I disappointed myself. Twice today.
I am currently in BLC (Basic Leader Course), formerly and more popularly known as WLC (Warrior Leader Course).
For those who aren’t familiar, it is usually a 4-week course that teaches E-4s and E-5s the basics in leadership, training, and war-fighting to better prepare us to be more proficient and competent noncommissioned officers.
Anyhow, today we gave presentations for our Oral History Brief evaluations. I am an avid follower of Army history when it comes to female pioneers. Therefore I was extremely excited to tell the class all about the Women’s Army Auxiliary Corps that was established in 1942. It was organized so women could join the US Army in effort to contribute/participate in World War II. I had already read the biography of the WAAC’s first director, Oveta Culp Hobby – mainly because she was born here in Killeen, Texas so her legacy is very apparent to Fort Hooders – and I even have a Warrant Officer in my unit (now retired) who served in the WAAC. So to say the least, I was pretty amped. (Here is the PowerPoint if you want to view it: WAAC)
When my turn came to present my slides, I tensed up and got nervous and retarded. For what reason, I don’t know. It’s not like I am not capable of speaking in front of a classroom (college public speaking classes) and like I don’t have conversations daily with MSGs, SGMs, and LTCs at my job. On top of that, just before I came to BLC, I had given a brief for about an hour to my CSM, OIC, First Sergeants, and other company representatives about the importance of and functions of our Sponsorship program. Zero nervousness.

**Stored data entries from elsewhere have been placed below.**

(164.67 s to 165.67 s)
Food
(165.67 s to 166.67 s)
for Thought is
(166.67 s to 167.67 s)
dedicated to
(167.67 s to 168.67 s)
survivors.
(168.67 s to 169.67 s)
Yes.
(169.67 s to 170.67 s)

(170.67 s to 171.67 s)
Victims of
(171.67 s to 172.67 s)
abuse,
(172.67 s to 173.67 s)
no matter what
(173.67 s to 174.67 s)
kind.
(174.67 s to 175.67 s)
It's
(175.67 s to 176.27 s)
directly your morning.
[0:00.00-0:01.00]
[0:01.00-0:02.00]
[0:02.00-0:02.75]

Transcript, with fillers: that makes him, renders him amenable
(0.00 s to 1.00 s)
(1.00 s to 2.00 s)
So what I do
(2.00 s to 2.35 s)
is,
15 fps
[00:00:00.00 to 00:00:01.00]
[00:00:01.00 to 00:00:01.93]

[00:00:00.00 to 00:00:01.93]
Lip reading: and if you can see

Bottom line: I am not afraid to speak in front of people, so it baffles me as to why I got anxious once I got in front of the class.
At the end of the day, I did leave the class with a little more knowledge than they had before on how women got started in the Army (we were limited to only 7 minutes maximum to present). But I wish I could have been more boastful about the corps I spoke of…because I am VERY proud of these brave ladies and honored to be serving after them.
Anywho, I quickly got over that as other classmates began to present and other learning events took place. But at the end of the day, our SGLs (Small Group Leaders in the ranks of SSG and SFC) came in and told us about the upcoming end-of-course challenges… YES!!! The moment I have been waiting for! Right?
So there are two challenges – there is the Commandant’s Challenge which is a set of tasks and a questionnaire (not multiple choice) and there is the Leadership Board where you stand before a board of your Student First Sergeant and other Student Platoon Leaders…
Yet, I suddenly began to doubt myself because of my lackluster performance during my Oral History Brief. I thought to myself, “If I couldn’t even present confidently in front of my peers in the classroom, I was sure they wouldn’t nominate me to attend this board.” Some of them did try to nudge me to raise my hand for it, but I chickened out. And I swear to you it wasn’t even three minutes later that I immediately regretted not raising my hand for the Leadership Board…
I had been babbling about this Leadership Board since the beginning of BLC!! I had already created flash cards for it since week one and had since been dabbling here and there in studying for it. What the heck was I thinking not volunteering for tribute! A few people mentioned it to me after the fact… “Hey Sergeant, I thought you said you were wanting to do that board.”
I am not proud of myself. I thought about it on my walk-of-shame from the NCOA barracks to my car in the parking lot. I am NOT the type of person to be nervous or doubt myself or be afraid of anything, especially not a board. Then I thought to myself how I had performed in my promotion board back in July of 2014. I must admit I did a terrible job that day (laughing aloud). But I was so darn confident in my closing remarks that they presented me with my P status anyhow. I really wish I would have just raised my hand for this Leadership Board. I would have been so much more proud of myself for jumping to it and failing it rather than getting scared at the last minute and letting my nervousness from earlier in the day deter me from going for it.
“It’s just a BOARD,” I keep telling myself. I really am beating myself up about it. I won’t stop doing so until BLC is over because I may be a tad bitter at graduation seeing the winner of the board get presented with their award like… “Gee, that could have been me up there.”
Oh, well. My next small goals for BLC will simply be to get 100s on my next few final evaluations which will earn me Commandant’s List for graduation (top 20% GPA). Also, it would be great to be chosen to be the next Student Platoon Sergeant or even the next Student First Sergeant. These are simple leadership positions that I notice a lot of people in my platoon don’t want but that I definitely wouldn’t mind having. I am capable of doing anything that is expected of me as an NCO.
I am capable of doing anything that is expected of me as an NCO.